* Brief
Among the lines of data below, reproduce only those from the one with "[1:44.60-1:45.60]" through the one with "Verbatim transcript: O", exactly as they stand, both ends included.

── Provided records ──

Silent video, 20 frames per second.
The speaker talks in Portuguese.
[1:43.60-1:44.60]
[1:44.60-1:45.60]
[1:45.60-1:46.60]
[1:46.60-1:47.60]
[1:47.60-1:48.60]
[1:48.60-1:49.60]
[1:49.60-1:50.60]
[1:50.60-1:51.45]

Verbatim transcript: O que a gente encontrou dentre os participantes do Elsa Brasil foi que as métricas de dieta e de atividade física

───
── Provided records ──

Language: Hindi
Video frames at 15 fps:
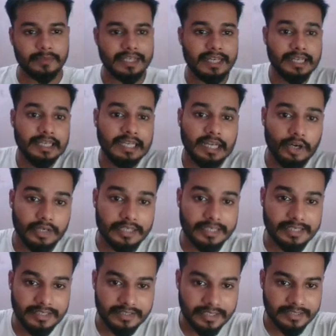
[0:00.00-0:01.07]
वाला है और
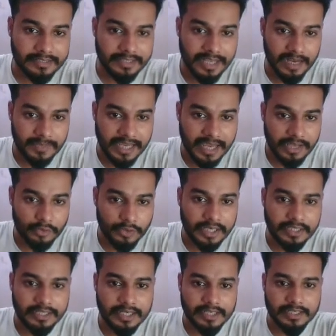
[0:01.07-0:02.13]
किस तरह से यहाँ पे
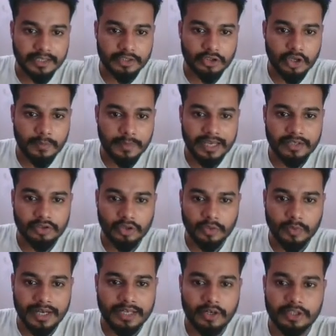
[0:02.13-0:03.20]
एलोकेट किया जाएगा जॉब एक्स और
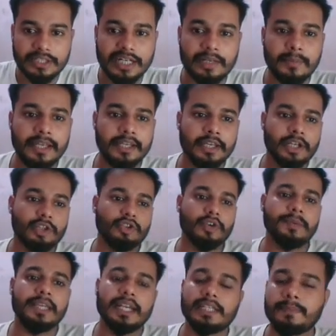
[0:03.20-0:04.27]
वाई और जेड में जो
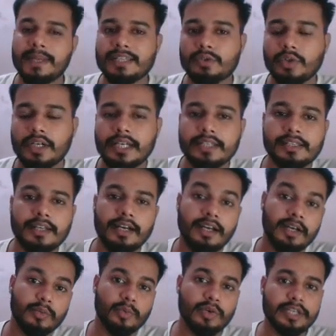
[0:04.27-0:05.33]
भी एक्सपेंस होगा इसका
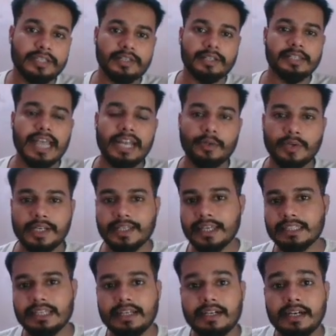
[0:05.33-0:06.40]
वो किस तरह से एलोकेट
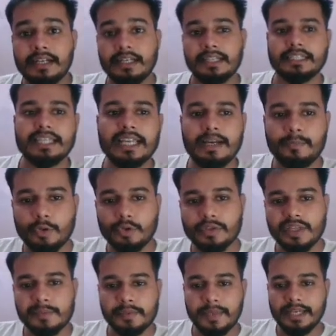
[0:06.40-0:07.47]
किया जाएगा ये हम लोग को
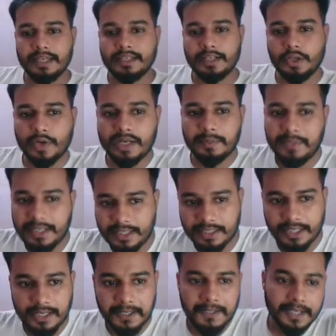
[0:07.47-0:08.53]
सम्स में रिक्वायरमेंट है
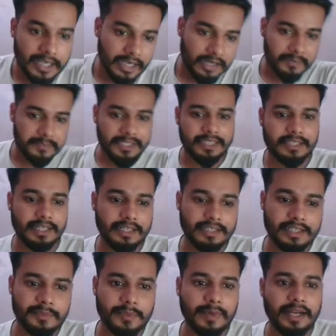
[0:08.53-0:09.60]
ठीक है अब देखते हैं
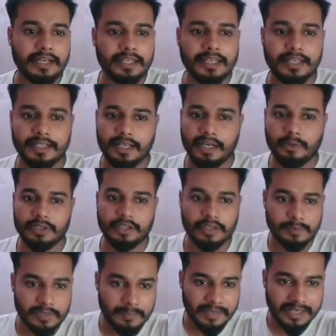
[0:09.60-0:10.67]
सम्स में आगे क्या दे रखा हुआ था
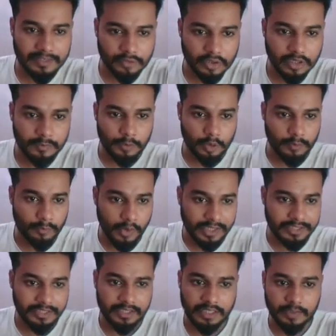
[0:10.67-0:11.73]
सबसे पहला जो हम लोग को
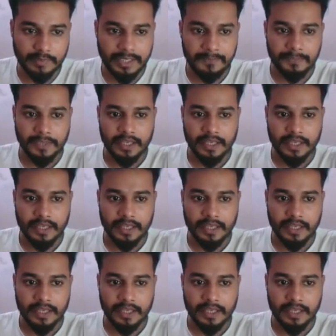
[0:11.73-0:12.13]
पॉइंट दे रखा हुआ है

───
── Provided records ──

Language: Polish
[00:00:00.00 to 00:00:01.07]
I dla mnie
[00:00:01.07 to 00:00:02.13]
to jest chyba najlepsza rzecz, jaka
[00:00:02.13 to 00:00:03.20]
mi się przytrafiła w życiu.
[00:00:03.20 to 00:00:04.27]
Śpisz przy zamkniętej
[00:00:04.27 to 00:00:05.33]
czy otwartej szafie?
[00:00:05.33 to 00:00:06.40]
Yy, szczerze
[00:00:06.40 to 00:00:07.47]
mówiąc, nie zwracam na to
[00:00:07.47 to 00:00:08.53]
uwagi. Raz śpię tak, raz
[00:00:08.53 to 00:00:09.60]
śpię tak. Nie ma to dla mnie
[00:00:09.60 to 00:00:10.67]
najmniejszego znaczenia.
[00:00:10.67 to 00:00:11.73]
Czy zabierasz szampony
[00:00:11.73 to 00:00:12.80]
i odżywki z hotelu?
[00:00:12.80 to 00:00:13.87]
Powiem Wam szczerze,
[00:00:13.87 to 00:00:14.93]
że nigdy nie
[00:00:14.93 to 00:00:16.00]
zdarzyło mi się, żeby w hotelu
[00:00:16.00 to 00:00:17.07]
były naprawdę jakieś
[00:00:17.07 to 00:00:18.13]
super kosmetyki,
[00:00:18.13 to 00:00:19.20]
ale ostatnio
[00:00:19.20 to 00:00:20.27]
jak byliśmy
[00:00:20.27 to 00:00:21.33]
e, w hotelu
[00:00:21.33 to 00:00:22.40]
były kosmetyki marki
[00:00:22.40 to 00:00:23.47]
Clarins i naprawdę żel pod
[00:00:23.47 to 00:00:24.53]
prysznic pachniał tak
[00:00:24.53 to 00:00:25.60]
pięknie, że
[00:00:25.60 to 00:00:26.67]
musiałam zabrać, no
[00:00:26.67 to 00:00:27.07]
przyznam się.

───

* Exercise answer
[1:44.60-1:45.60]
[1:45.60-1:46.60]
[1:46.60-1:47.60]
[1:47.60-1:48.60]
[1:48.60-1:49.60]
[1:49.60-1:50.60]
[1:50.60-1:51.45]

Verbatim transcript: O que a gente encontrou dentre os participantes do Elsa Brasil foi que as métricas de dieta e de atividade física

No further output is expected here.